## ACTION ITEM
Print all of the data below exactly as it appears, leaving out every image.
━━━━━━
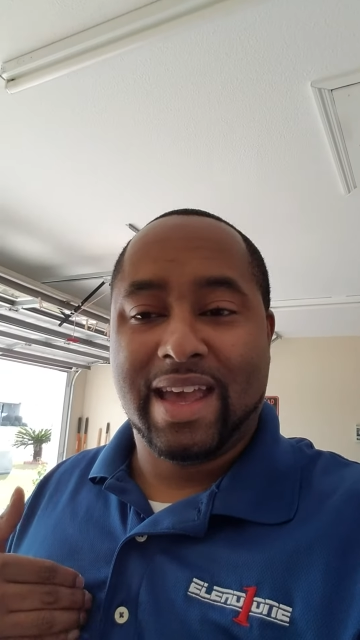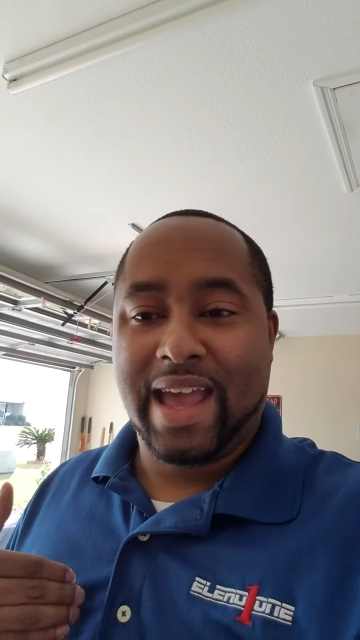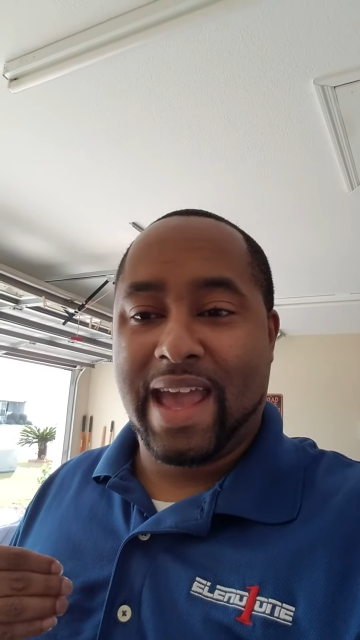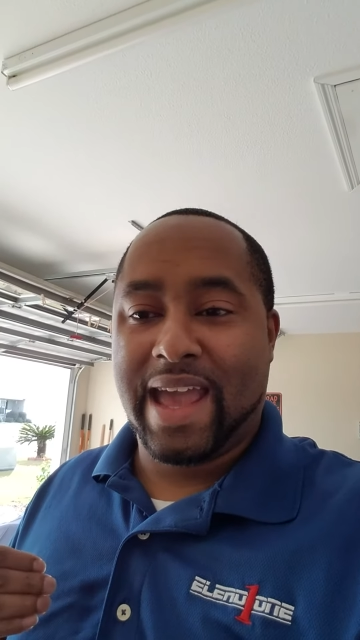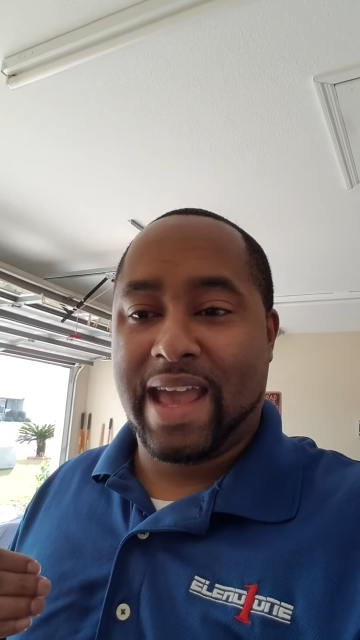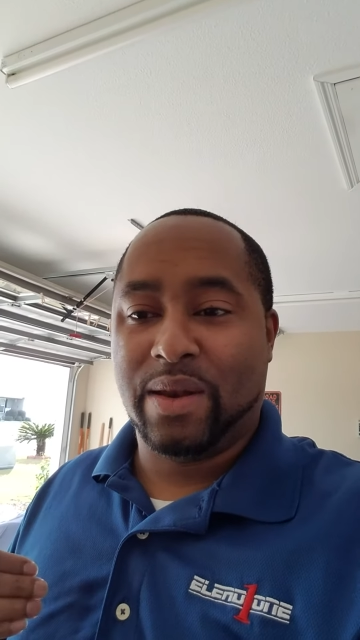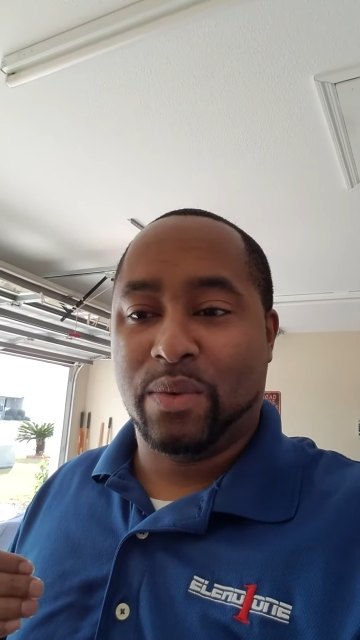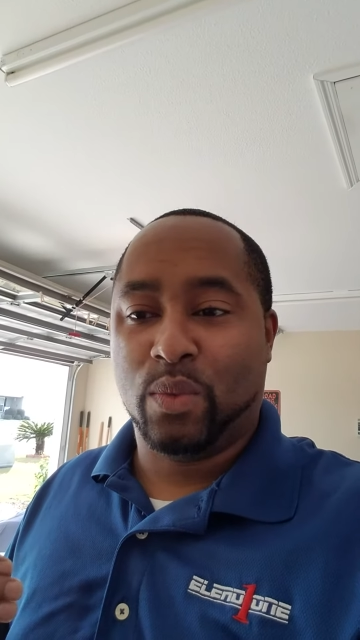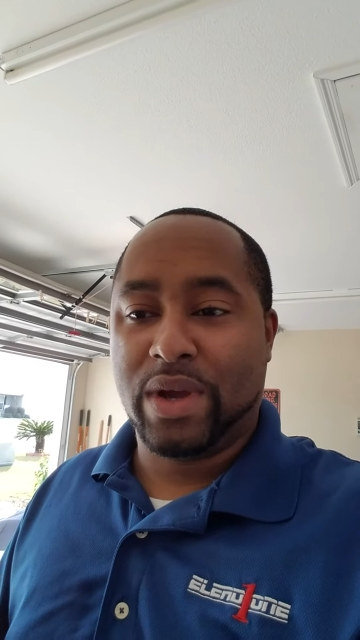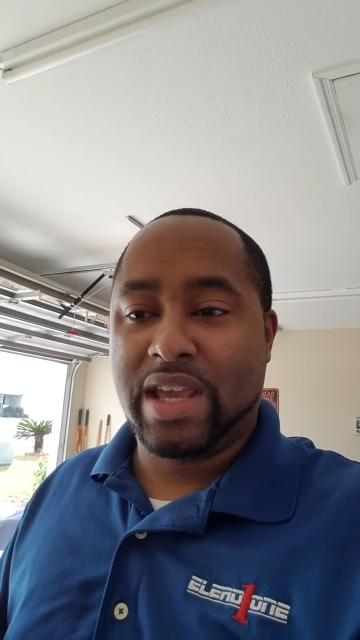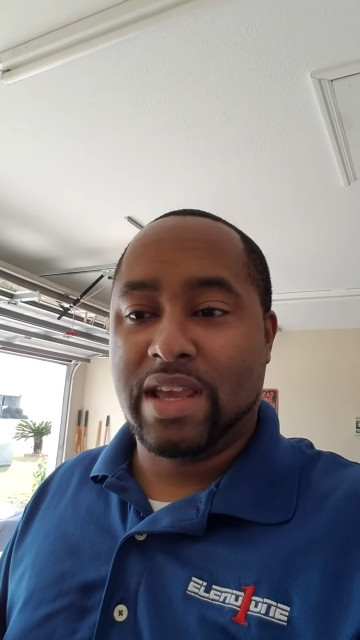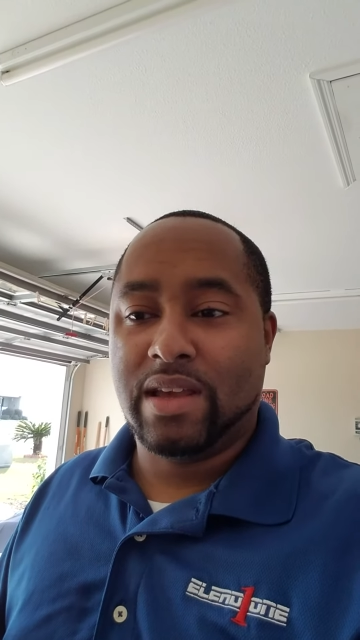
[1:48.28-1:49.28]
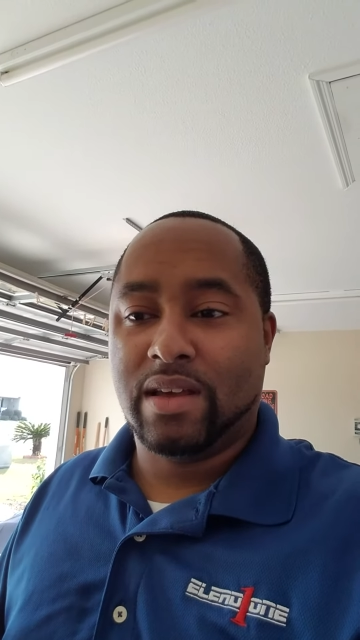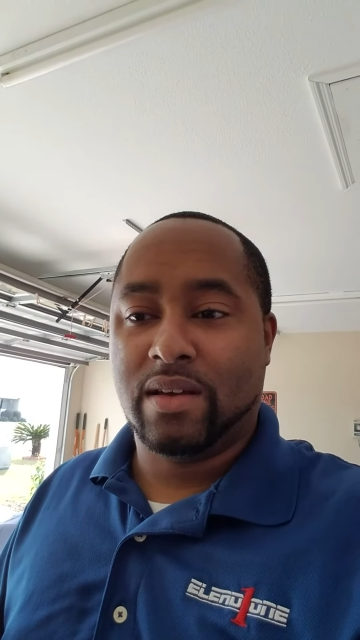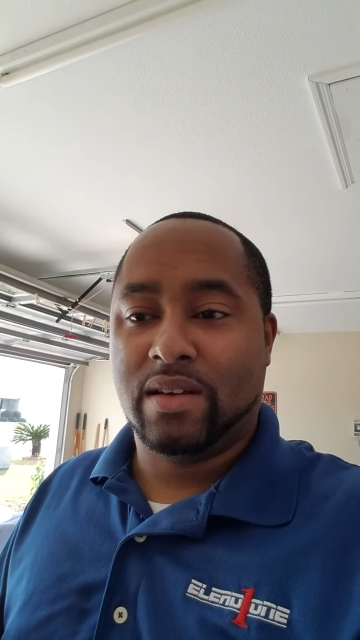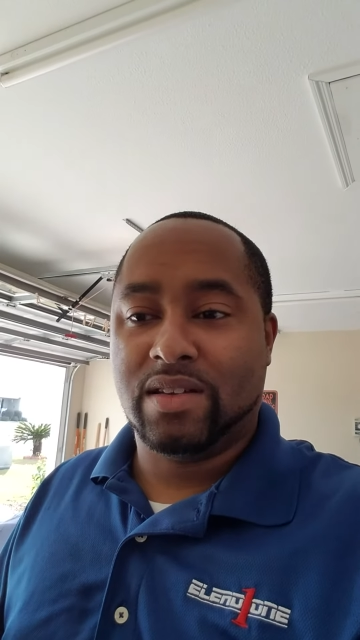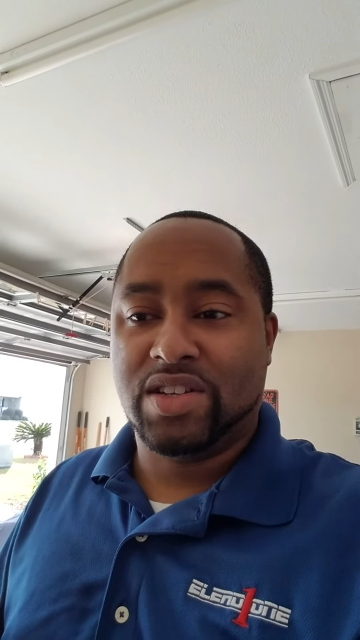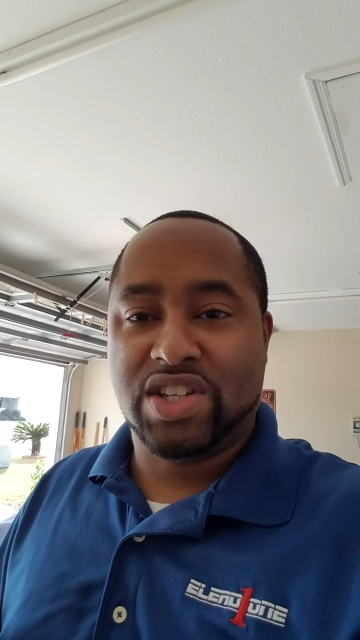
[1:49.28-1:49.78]
and we
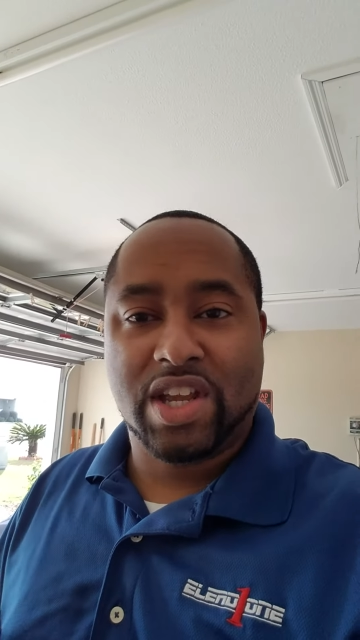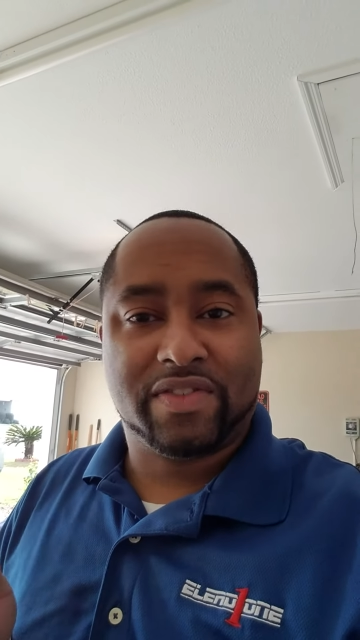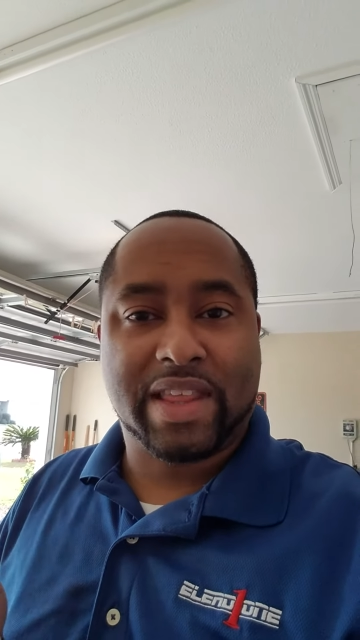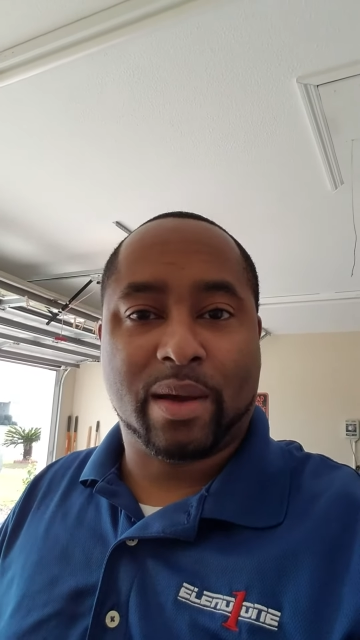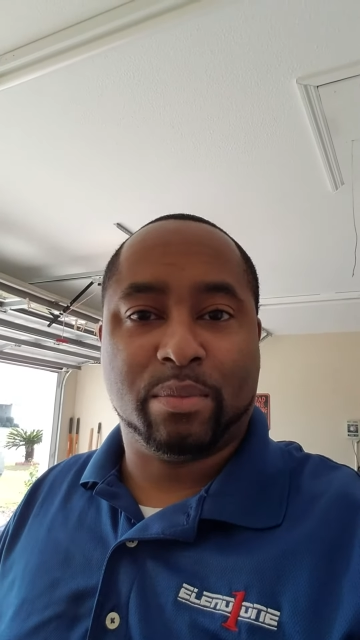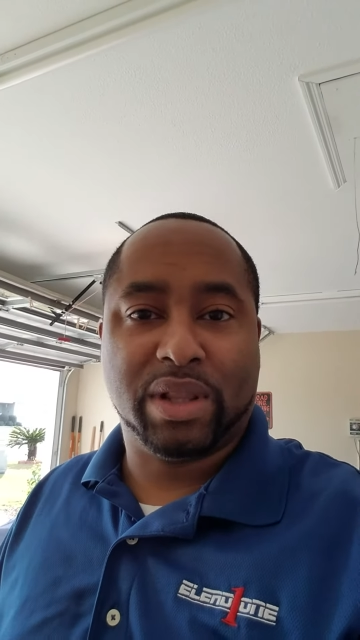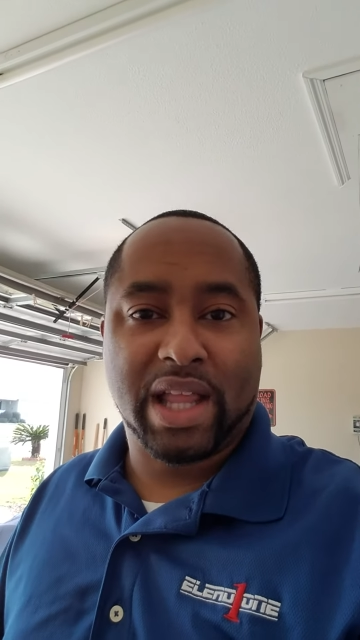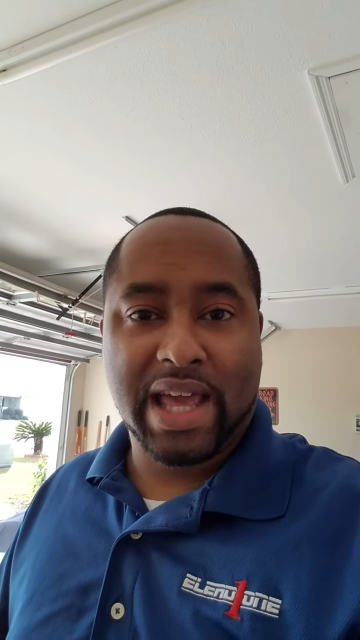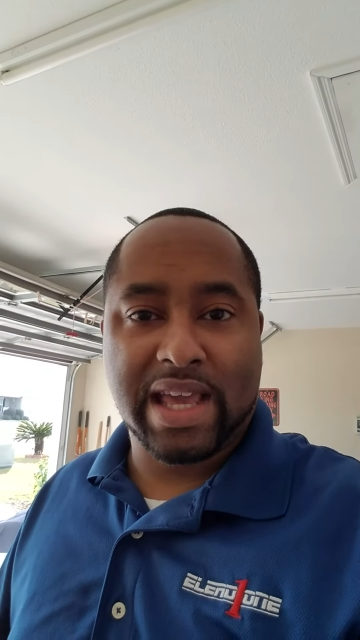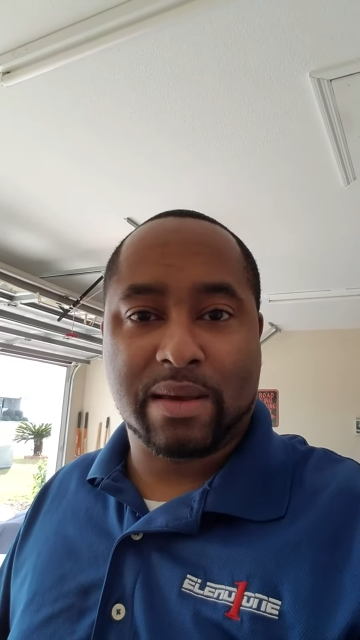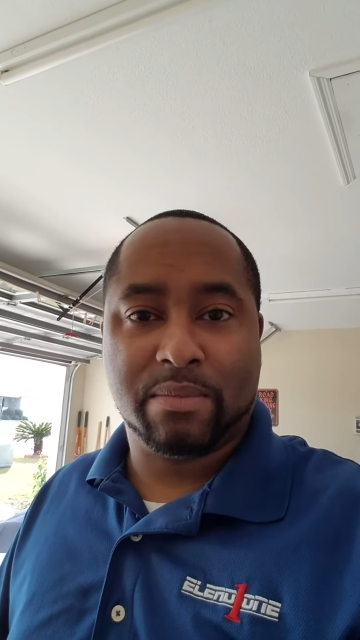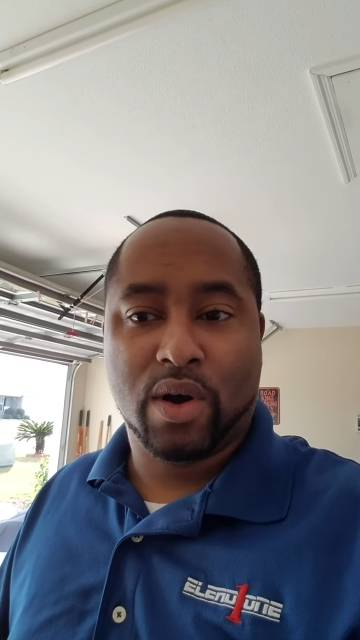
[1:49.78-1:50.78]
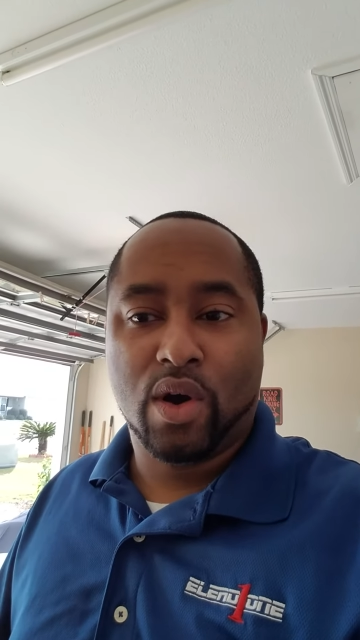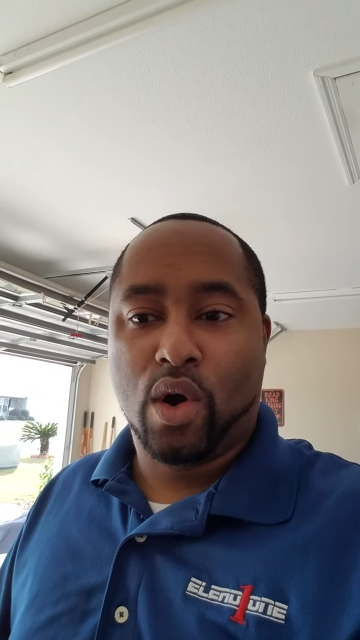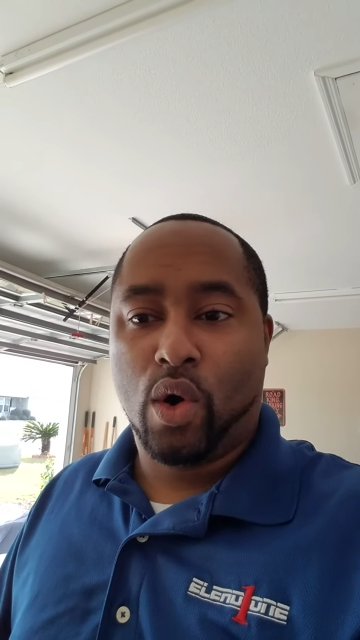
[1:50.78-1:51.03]
shift that blame,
━━━━━━
## RESULT OF THIS EXERCISE
[1:48.28-1:49.28]
[1:49.28-1:49.78]
and we
[1:49.78-1:50.78]
[1:50.78-1:51.03]
shift that blame,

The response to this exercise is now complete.